Arizona reports 2,402 new COVID-19 cases, 37 additional deaths Wednesday
PHOENIX – Arizona health officials on Wednesday reported 2,402 new COVID-19 cases and 37 additional deaths from the disease.
The latest documented totals are 972,925 infections and 18,504 fatalities, according to the Arizona Department of Health Services COVID-19 dashboard.
Hospitalizations in the state related to COVID-19 have nearly tripled since the end of May, but deaths are down significantly from Arizona’s previous waves.
People who aren’t fully vaccinated now account for almost all of the serious illnesses and deaths.
The number of confirmed or suspected COVID-19 inpatients in the state’s hospitals increased by 55 overnight to 1,759 on Tuesday, the highest since Feb. 17.
The number of ICU beds used by COVID-19 patients went up by nine to 408, the most since Feb. 26.
The dashboard also showed that 3,914,715 people (54.5% of the state’s population, based on 7,189,020 residents) have received at least one dose of vaccine in Arizona and 3,436,174 people are fully vaccinated (47.8% of the population). The nationwide rates are 59.9% with at least one dose and 50.9% fully vaccinated, per the Centers for Disease Control and Prevention.

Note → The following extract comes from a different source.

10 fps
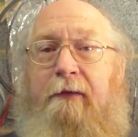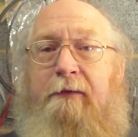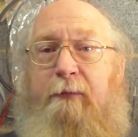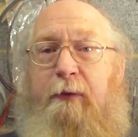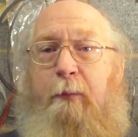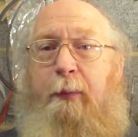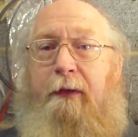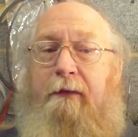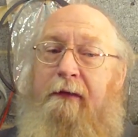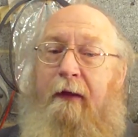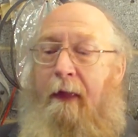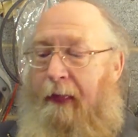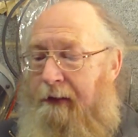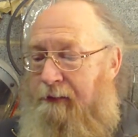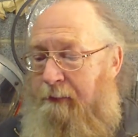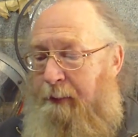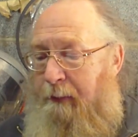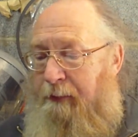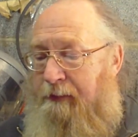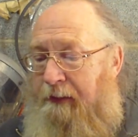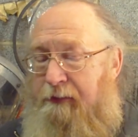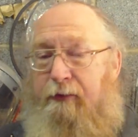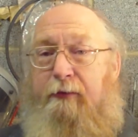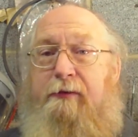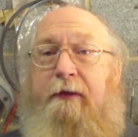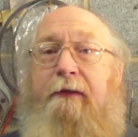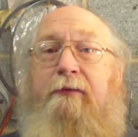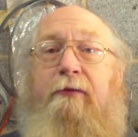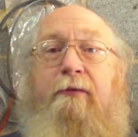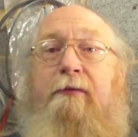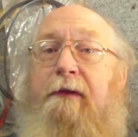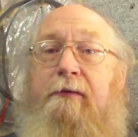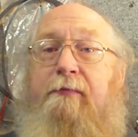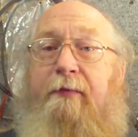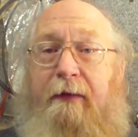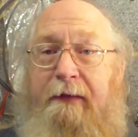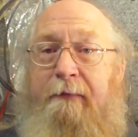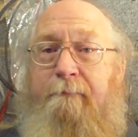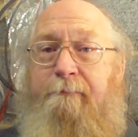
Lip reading: because it will burn. Some people say short sleeves are fine,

The state health department’s daily updates present case and death data after the state receives statistics and confirms them, which can lag by several days or more. They don’t represent the actual activity over the past 24 hours. The hospitalization numbers posted each morning are reported electronically the previous evening by hospitals across the state.

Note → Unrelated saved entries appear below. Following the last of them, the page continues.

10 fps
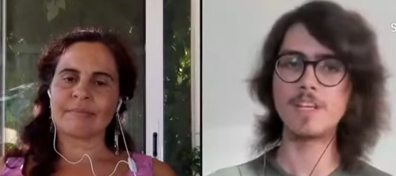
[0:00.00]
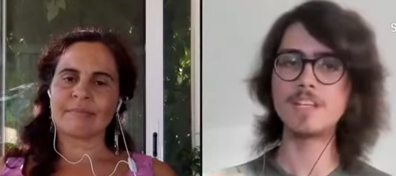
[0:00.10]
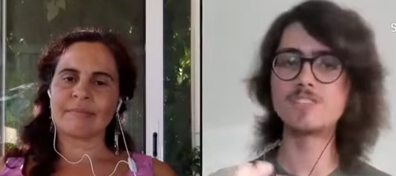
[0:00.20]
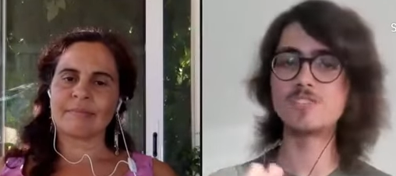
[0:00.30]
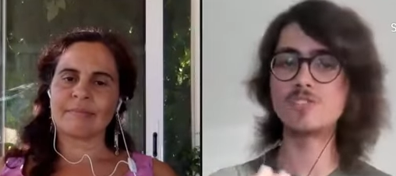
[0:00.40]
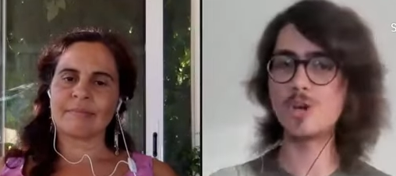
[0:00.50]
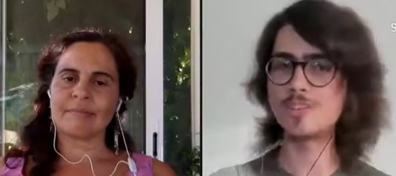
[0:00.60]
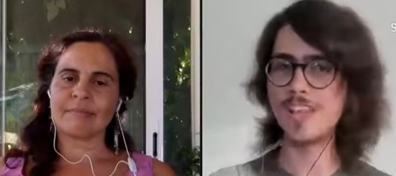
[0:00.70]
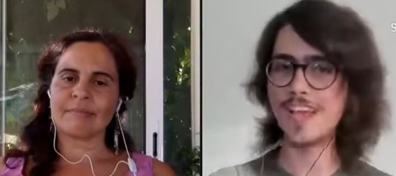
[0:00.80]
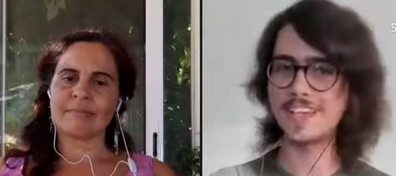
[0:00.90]
Speaker 1: it's not
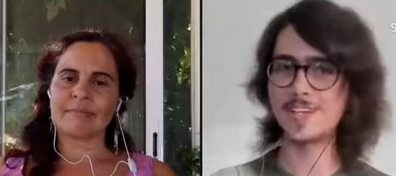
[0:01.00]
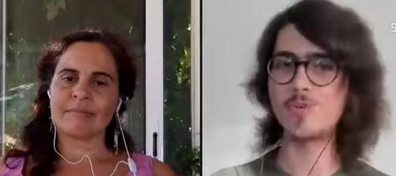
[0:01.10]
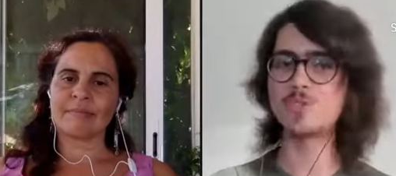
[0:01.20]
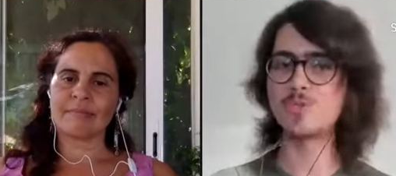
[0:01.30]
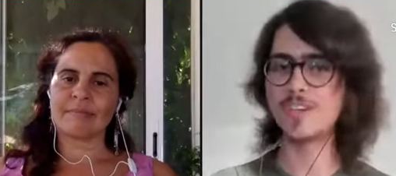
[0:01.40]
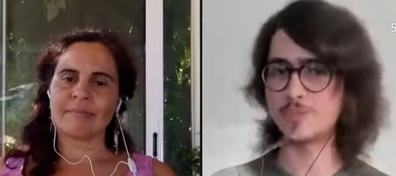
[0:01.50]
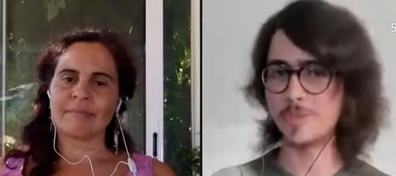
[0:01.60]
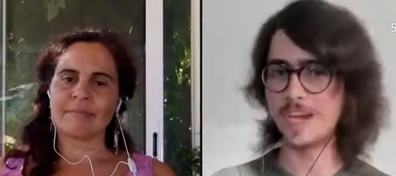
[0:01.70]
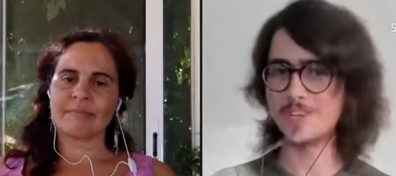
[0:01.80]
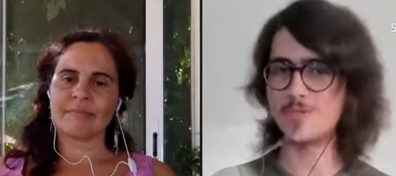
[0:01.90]
like what you'd
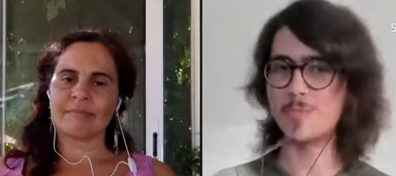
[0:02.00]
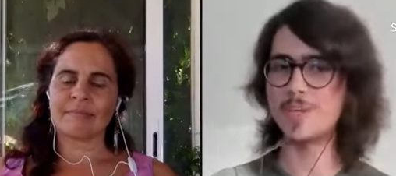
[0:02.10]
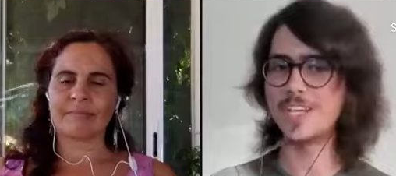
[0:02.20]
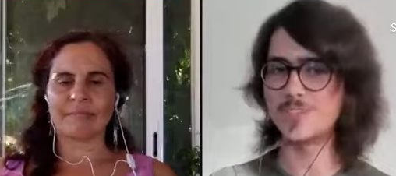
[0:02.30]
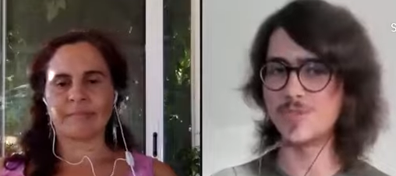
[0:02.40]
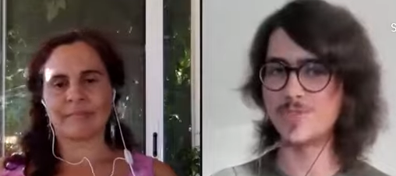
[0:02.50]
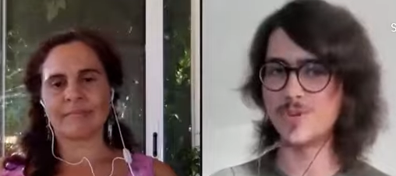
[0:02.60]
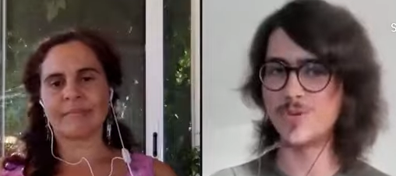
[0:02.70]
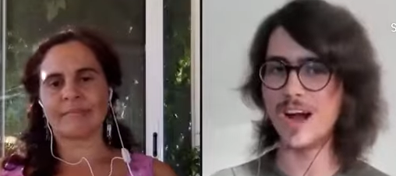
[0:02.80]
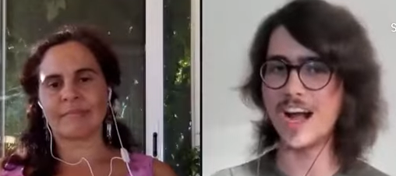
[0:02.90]
expect from an
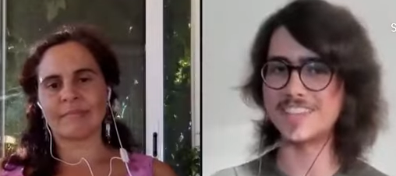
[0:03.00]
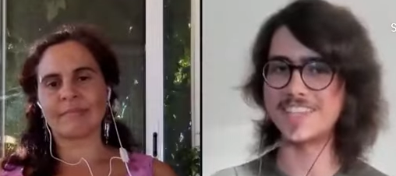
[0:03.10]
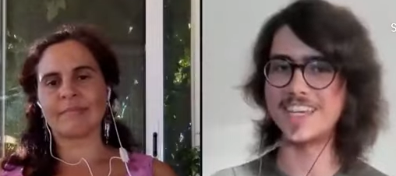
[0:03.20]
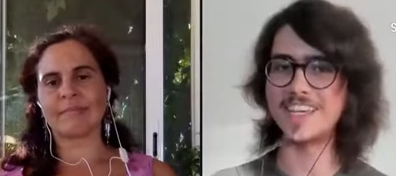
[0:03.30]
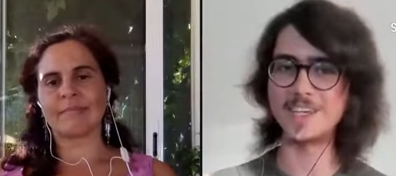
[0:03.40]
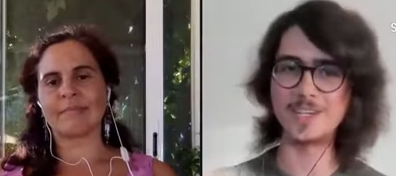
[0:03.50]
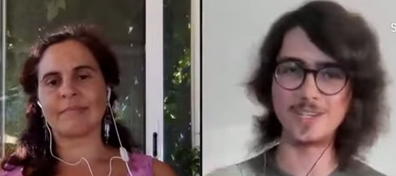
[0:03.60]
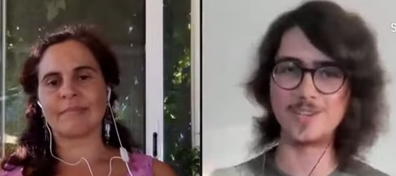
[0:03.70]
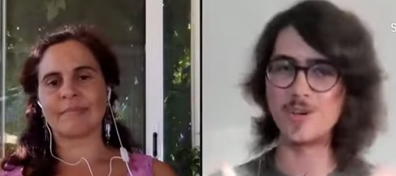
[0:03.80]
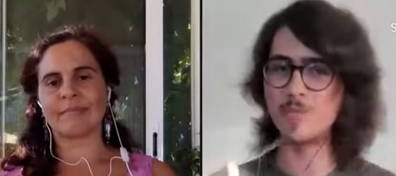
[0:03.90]
interview, asking
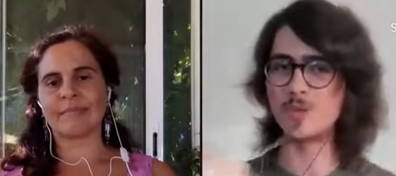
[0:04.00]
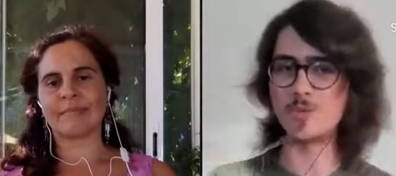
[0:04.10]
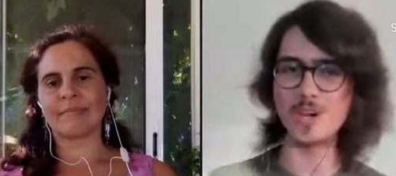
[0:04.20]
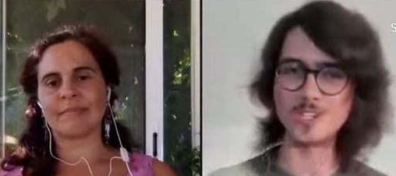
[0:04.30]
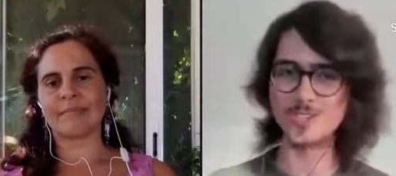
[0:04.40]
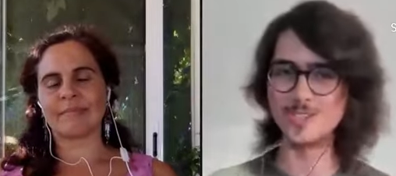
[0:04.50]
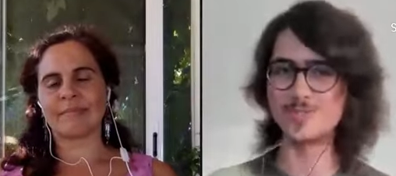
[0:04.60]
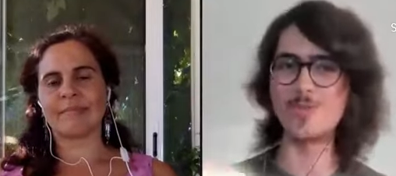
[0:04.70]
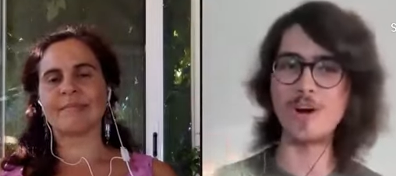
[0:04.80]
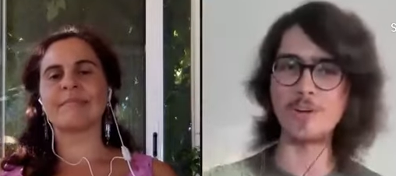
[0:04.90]
normal questions.
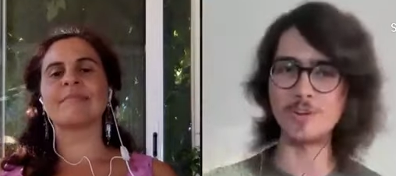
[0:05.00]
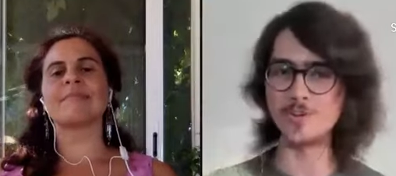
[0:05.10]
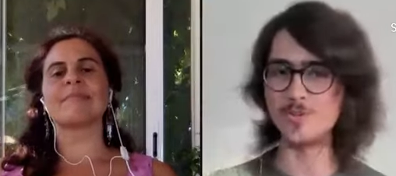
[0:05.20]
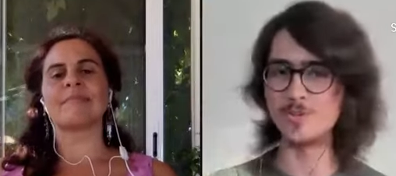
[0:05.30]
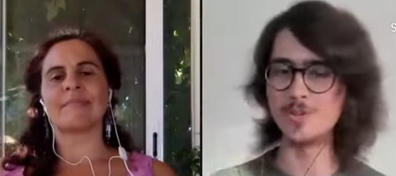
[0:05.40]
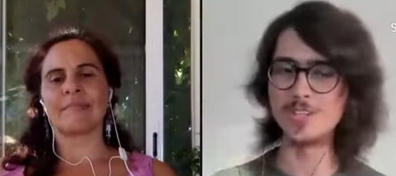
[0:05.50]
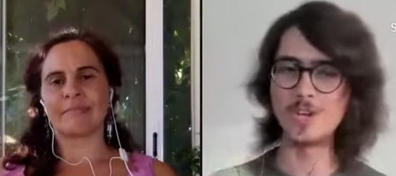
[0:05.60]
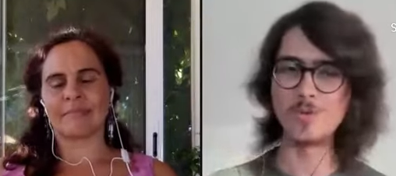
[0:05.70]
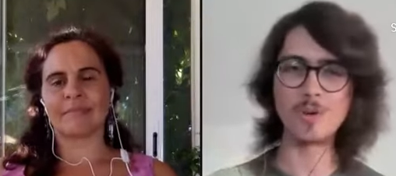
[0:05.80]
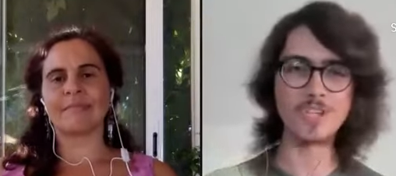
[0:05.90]
Who are you?
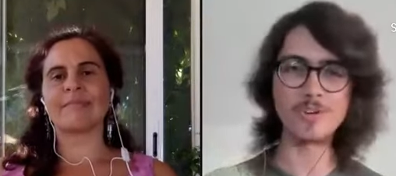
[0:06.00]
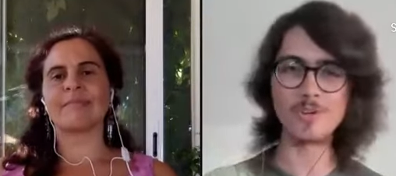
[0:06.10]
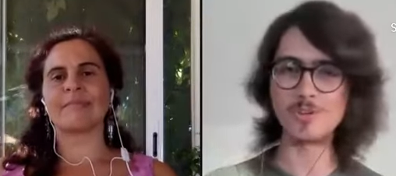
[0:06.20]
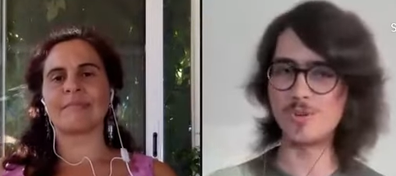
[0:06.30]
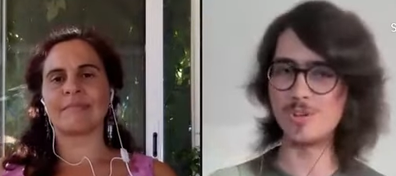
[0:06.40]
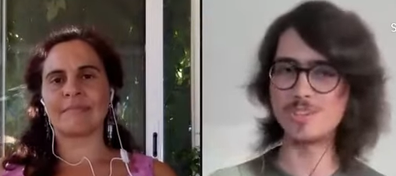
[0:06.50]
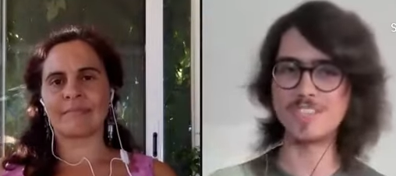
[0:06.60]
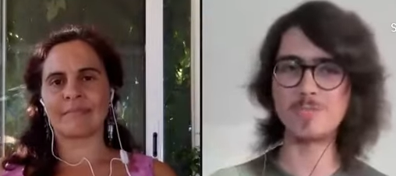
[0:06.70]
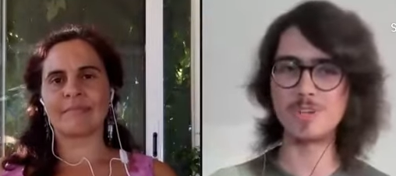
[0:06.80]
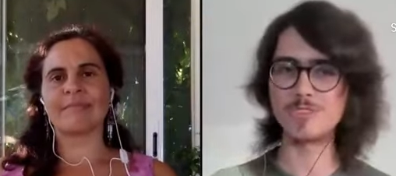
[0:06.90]
What are your goals and
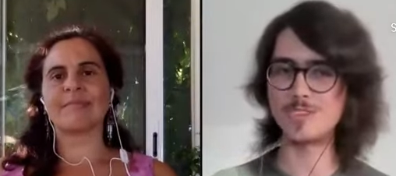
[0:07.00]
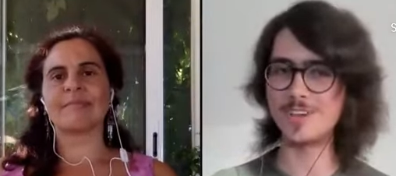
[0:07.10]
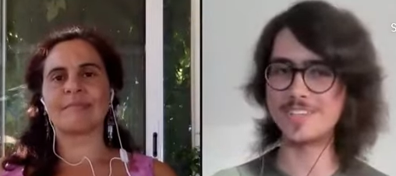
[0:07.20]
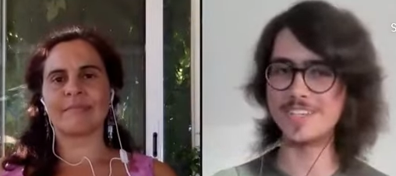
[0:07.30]
whatnot?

Free federally authorized vaccines are widely available and highly effective in preventing illness from COVID-19, including the more contagious delta variant that now accounts for most of the new cases in the U.S.
For details about statewide vaccine availability, the ADHS website has a vaccine-finder page with locations and other information.
For information about metro Phoenix vaccine availability, Maricopa County Public Health has a locator page that lists pharmacies, government-run sites, health clinics and pop-up distribution events.
Appointments may be required depending on the provider, but many accept walk-ins.
The minimum age to receive the Pfizer shot has been reduced to 12, but it’s still 18 for the other approved versions, Moderna and Johnson & Johnson.
COVID-19, the disease caused by the SARS-CoV-2 coronavirus, has no impact on some people and is seriously debilitating or fatal for others. Infected people without symptoms — which include but are not limited to cough, fever and difficulty breathing — are capable of spreading the virus.
Information about where to get tested for COVID-19 can be found on the ADHS website.